How would that help? The messages are still injected LLHKF_INJECTED (right?)

----------


## Spacechemist

This is more a issue of an hierarchy concept, just like executing something under administrator privileges, the execution level you use makes you capable of executing things under "the OS hood" or "above the OS", though this is not the most clear explanation, basically a warden could help himself with different libraries that Windows/NET Framework provides and could easily detect your method of using them against him.

----------


## Hazzbazzy

> How would that help? The messages are still injected LLHKF_INJECTED (right?)

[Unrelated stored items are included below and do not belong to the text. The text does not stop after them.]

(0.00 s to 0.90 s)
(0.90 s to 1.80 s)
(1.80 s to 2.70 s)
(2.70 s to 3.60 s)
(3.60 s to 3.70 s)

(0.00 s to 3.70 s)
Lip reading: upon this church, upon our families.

Well in theory it shouldn't be an issue if the UIAccess flag is set, and the .exe is signed. However, I did try this an hour or so ago and the SendInput still resolves as "IMO_INJECTED" when queried with he function.

----------


## Xaxoxuxu

> Well in theory it shouldn't be an issue if the UIAccess flag is set, and the .exe is signed. However, I did try this an hour or so ago and the SendInput still resolves as "IMO_INJECTED" when queried with he function.

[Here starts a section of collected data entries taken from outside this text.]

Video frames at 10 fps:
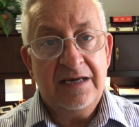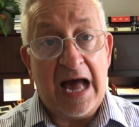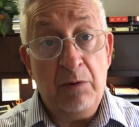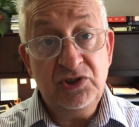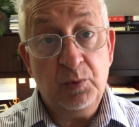
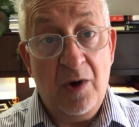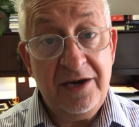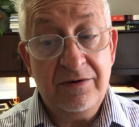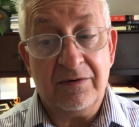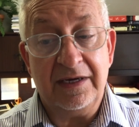I was
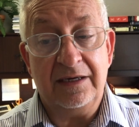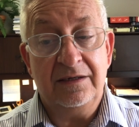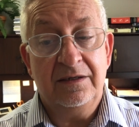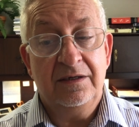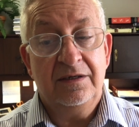wondering,
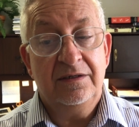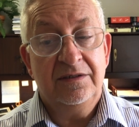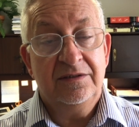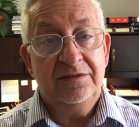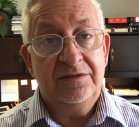
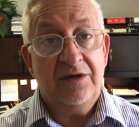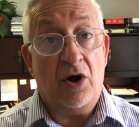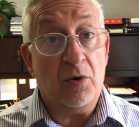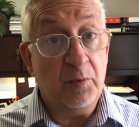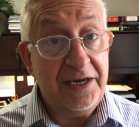
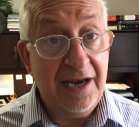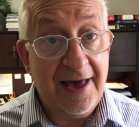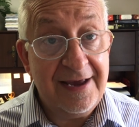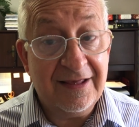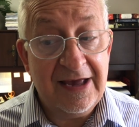are we
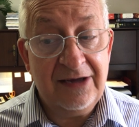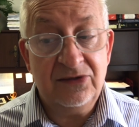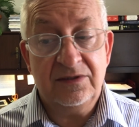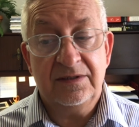like that?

Is this the detection method they use? I can't think of external applications that could possibly be legit and use SendInput ?

----------


## Hazzbazzy

> Is this the detection method they use? I can't think of external applications that could possibly be legit and use SendInput ?


I wasn't looking for the detection method I was looking for a POC. I cannot emulate a hardware keypress with SendInput, even with the UIAccess flag set to true and the application being (self)signed.

----------


## ChimpeonFan

Personally I think Blizzard simply looks for known pixel bots in memory or on the hard drive. If you keep a pixel bot completely private, Blizzard never gets to hear about it and you won't get banned (although I've not tested this personally). It is only when the pixel bot gets popular in the public domain (like Chimpeon did) will it become detected by Blizzard. There are ways to circumvent detection - using the pixel bot on a PC remote from WOW being one... Chimpeon 101 - Using Chimpeon on a Remote PC

----------


## KKira

Solution: Use Arduino and simulate real keyboard input, no need to over-complicate an easy work around.

----------


## fonillius

> Solution: Use Arduino and simulate real keyboard input, no need to over-complicate an easy work around.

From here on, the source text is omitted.